Cristi Danileţ is a Romanian judge since 1998. He has been adviser to the Minister of Justice for two years and member of the Superior Council of Magistracy for six years. He is currently working at the Cluj County Court, Romania, specialized in criminal matter. Frequently he speaks out about the independence of the judiciary and the judges’ and prosecutors’ responsibility. He is member of a national NGO „Voices for Democracy and Justice” and the leader of the national programme for legal education of students.

PROF. CHRISTOPHER COKER

Christopher Coker is Professor of International Relations, LSE and Director LSE IDEAS. His most recent book is The Rise of the Civilizational State. He is a former editor of the Atlantic Quarterly.
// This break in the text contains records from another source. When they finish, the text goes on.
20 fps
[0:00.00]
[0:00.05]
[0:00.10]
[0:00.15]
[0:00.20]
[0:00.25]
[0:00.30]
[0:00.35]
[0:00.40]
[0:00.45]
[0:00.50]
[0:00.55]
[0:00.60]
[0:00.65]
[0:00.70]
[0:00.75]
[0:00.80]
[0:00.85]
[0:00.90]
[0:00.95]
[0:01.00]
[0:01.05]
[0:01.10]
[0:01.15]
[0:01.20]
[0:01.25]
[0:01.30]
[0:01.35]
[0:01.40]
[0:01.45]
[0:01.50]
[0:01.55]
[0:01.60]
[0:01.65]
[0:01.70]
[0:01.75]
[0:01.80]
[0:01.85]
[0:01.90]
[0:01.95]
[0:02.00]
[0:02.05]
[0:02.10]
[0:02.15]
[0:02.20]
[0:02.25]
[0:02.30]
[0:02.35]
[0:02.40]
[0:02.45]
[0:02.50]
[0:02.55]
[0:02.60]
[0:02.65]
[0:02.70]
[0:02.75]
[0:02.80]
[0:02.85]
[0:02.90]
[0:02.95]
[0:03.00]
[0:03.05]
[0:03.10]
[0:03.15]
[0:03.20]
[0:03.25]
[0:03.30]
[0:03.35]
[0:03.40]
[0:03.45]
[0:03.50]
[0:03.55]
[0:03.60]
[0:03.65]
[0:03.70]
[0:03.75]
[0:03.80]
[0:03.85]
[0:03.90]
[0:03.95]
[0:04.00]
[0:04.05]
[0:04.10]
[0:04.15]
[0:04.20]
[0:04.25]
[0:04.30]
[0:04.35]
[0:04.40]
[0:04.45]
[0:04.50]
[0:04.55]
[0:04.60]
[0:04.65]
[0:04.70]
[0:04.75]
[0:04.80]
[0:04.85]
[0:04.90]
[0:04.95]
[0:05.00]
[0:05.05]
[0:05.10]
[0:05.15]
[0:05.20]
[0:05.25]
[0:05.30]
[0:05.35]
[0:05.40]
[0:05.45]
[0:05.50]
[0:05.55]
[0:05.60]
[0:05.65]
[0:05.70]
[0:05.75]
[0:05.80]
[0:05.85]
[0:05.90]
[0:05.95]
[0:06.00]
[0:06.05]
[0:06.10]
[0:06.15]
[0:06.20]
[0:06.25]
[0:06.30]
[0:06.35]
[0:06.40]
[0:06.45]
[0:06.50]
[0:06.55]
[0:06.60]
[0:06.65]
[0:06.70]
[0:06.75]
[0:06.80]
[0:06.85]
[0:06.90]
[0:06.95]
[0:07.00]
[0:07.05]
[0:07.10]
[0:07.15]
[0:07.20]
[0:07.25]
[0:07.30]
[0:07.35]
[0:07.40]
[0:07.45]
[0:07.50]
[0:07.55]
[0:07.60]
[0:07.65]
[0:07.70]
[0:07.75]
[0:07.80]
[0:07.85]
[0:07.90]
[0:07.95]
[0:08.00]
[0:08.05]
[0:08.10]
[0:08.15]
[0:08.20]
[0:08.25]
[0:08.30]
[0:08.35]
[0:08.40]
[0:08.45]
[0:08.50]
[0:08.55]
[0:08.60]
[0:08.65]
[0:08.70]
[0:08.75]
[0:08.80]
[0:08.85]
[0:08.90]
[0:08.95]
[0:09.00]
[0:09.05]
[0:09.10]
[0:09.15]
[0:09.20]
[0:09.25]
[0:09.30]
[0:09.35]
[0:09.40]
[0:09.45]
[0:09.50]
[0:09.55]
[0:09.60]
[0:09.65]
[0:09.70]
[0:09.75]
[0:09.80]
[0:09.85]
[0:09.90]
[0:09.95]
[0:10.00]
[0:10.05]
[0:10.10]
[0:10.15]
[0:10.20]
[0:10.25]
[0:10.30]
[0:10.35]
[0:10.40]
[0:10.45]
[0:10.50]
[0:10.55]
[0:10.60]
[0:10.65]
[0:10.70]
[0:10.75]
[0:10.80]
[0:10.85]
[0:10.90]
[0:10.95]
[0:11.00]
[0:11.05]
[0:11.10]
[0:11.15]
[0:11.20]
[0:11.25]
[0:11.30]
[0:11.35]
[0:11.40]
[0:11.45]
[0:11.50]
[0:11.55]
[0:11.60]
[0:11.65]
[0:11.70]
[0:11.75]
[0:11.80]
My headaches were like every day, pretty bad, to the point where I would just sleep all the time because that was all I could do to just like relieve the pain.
His books include Twilight of the West, Future War and Barbarous Philosophers: reflections on the nature of war from Heraclitus to Heisenberg. His books have been translated into 8 languages, though not alas Romanian! He lectures extensively in Europe, the US and Asia.

alison mutler

Alison Mutler studied Romanian literature and language at the University of London and graduated in 1987. She first reported from Romania, Bulgaria and Moldova before communism ended, and was in Romania, working for British television station ITV during the 1989 anti-communist revolt.  She moved to Romania in 1991 and joined the Associated Press which she left last year after 25 years. She has been president of the now defunct Foreign Press Association. She is now a correspondent for Romanian startup news site, universul.net. She occasionally freelances for Coda Story and Radio Free Europe among others.

WOJCIECH PRZYBYLSKI

Wojciech Przybylski is the editor-in-chief of Visegrad Insight and chairman of Res Publica Foundation in Warsaw. Previously Wojciech has been the editor-in-chief of Eurozine – a magazine representing a network of European cultural journals, and – a Polish journal Res Publica Nowa. He has launched and leads the ‘New Europe 100’ project that is networking and bringing forward a community of successful innovators from CEE across the fields of business, research media, NGO and public administration run jointly by Res Publica, Financial Times and Google. He is a member of the advisory board of the European Forum of New Ideas. His expertise includes European and transatlantic affairs as well as policies related to innovation and culture. He has been publishing in Foreign Policy, Politico Europe, Journal of Democracy, EUObserver, VoxEurop, Hospodarskenoviny, Internazzionale, Gazeta Wyborcza, Dziennik Gazeta Prawna and several others. His new book ‘Understanding Central Europe’ (co-ed. with Marcin Moskalewicz) has been published in 2017 by Routledge. 

carol capita

Carol Capita graduated from the University of Bucharest, Faculty of History-Philosophy, in 1988. After a brief period as a Secondary School teacher (both in rural and urban schools), he became a staff member of his alma mater since 1990.  He holds a Ph.D. in Ancient History, and a Ph.D. in Educational Sciences. His interests (in the field of Education) lie in the area of curriculum development, the use of sources in History teaching, and the initial teacher training of History teachers. He published a number of articles on the Didactics of History, as well as being co-author (with Laura Căpiţă) of two books on the Didactics of History, various teaching materials for the initial and continuing teacher training, and of several History textbooks.  He worked as an independent expert with the Council of Europe for the last 15 years.

Kit Gillet

Kit Gillet is a British freelance journalist based in Bucharest, Romania, reporting on the Balkans and further afield. A former features writer for the South China Morning Post, Kit’s work now appears regularly in the international press, including for The New York Times, The Guardian and The Economist. Kit is also the central and eastern Europe correspondent for Sifted.eu, a Financial Times-backed platform focused on European startups and innovators, as well as a contributing editor at The Banker.